Unter festsitzendem Zahnersatz versteht man Kronen, Brücken, Inlays aus Metall, Keramik oder Kunststoff, die ein Spezialkleber oder Zement im Mund auf die beschliffenen Zahnstümpfe befestigt. Waren die im Mund vorbereitet, erfolgte eine Abformung der Situation. In einem Dentallabor stellten Zahntechniker mit erheblichem technischen Aufwand feinhandwerklich den Zahnersatz her.
Ein mittlerweile weit verbreitetes und bewährtes Verfahren in der Zahnheilkunde ist das Implantat. Es hilft, wenn ein einzelner Zahn fehlt, die Nachbarzähne gesund sind, deshalb nicht beschliffen werden sollen - oder bei zahnlosem, sehr flachem Kiefer, wenn eine normale Prothese alleine nicht hält.

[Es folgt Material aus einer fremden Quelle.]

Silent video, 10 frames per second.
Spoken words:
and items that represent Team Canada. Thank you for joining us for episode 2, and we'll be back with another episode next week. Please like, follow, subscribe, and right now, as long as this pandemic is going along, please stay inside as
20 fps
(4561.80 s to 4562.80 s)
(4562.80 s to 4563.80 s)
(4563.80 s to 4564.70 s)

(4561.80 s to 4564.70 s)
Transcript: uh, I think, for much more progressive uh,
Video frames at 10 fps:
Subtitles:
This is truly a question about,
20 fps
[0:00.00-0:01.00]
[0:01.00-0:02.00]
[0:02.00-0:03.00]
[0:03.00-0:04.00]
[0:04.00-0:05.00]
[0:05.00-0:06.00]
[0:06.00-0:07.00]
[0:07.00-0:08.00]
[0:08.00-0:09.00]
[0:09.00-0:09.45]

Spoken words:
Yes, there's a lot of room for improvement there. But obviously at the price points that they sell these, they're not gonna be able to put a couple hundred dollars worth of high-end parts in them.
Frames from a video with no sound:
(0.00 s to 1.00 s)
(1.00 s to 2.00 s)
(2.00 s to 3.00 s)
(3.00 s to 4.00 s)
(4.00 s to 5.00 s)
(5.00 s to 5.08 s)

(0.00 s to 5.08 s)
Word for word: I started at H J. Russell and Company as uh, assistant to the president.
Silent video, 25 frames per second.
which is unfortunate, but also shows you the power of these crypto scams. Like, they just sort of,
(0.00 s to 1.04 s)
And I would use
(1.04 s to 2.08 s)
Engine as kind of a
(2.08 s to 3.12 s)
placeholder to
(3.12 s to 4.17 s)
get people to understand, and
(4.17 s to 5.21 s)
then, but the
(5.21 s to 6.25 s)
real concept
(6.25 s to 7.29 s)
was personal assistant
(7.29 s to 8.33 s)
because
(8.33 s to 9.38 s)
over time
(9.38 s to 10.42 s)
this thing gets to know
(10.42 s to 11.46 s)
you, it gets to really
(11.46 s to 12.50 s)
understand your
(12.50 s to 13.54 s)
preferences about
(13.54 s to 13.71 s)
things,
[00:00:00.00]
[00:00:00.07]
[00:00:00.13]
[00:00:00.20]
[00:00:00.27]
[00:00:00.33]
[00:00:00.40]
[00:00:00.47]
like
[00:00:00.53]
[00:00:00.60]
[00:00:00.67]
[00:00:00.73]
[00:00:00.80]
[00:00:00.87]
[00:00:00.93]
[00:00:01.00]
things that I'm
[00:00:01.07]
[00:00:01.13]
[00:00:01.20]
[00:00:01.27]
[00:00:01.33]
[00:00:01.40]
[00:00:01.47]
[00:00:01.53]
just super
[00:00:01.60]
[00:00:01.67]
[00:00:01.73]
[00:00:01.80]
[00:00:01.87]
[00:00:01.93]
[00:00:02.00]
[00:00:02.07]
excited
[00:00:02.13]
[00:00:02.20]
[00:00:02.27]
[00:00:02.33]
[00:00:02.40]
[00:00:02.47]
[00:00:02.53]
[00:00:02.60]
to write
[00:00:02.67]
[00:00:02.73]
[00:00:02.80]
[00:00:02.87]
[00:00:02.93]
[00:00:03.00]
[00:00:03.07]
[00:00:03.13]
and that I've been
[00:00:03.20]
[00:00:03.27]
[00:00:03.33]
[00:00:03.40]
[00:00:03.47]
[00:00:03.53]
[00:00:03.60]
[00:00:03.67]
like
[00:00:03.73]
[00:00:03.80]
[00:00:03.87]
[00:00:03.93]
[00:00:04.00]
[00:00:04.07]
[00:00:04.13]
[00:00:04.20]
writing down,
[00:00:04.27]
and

Der Kieferchirurg oder der Zahnarzt implantiert künstliche Wurzeln, z. B. aus einer Titanlegierung, in den Kieferknochen, was je nach Anzahl der Implantate ein bis drei Stunden dauert. Nach einigen Monaten Einheilzeit (Verwachsen des Titans mit der Knochensubstanz) fertigt der Zahnarzt eine Abformung im Mund an, die zur Herstellung des Zahnersatzes (Krone oder Brücke) in das Dentallabor kommt. Den fertigen Zahnersatz zementiert der Zahnarzt entweder ein oder verschraubt auf dem Implantat, dann kann er zwecks Kontrolle oder Reinigung bedingt herausnehmen.
(Anmerkung: Kronen, Teilkronen und Einlagefüllungen (Inlays) werden wegen des gleichen Herstellungsverfahrens oft zu Zahnersatz gerechnet, obwohl sie keinen fehlenden Zahn ersetzen.)